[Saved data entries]
--- START ---
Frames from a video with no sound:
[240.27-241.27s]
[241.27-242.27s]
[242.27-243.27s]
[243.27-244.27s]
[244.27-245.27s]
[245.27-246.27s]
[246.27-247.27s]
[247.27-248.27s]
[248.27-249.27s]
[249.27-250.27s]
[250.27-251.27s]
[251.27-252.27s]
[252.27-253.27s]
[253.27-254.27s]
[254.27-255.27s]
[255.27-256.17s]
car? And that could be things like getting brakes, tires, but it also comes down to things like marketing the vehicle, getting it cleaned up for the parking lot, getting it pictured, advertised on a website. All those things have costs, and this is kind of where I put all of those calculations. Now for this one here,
--- END ---
--- START ---
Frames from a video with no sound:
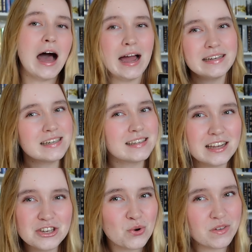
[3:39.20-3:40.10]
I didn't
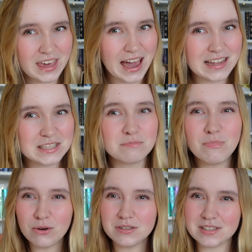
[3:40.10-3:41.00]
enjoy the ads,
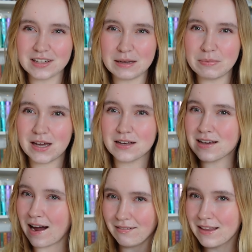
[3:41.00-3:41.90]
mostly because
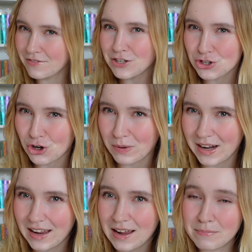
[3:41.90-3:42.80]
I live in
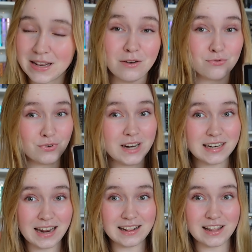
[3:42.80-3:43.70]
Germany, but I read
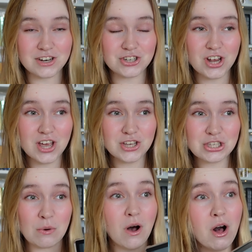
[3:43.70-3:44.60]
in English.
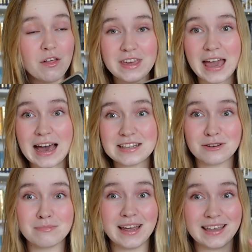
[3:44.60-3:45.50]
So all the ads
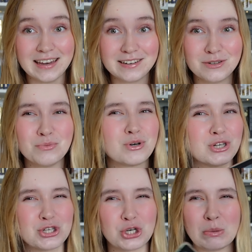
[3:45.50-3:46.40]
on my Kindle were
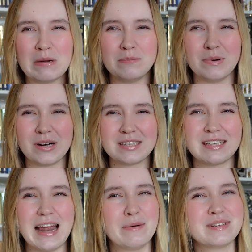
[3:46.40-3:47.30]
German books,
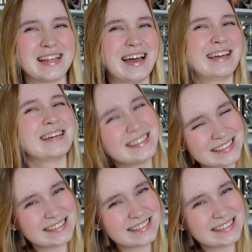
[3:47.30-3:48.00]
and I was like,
--- END ---
> [Exercise]:
From the entries above, extract only the lines running from the one containing "[245.27-246.27s]" through the one containing "[254.27-255.27s]", inclusive.

> [Output]:
[245.27-246.27s]
[246.27-247.27s]
[247.27-248.27s]
[248.27-249.27s]
[249.27-250.27s]
[250.27-251.27s]
[251.27-252.27s]
[252.27-253.27s]
[253.27-254.27s]
[254.27-255.27s]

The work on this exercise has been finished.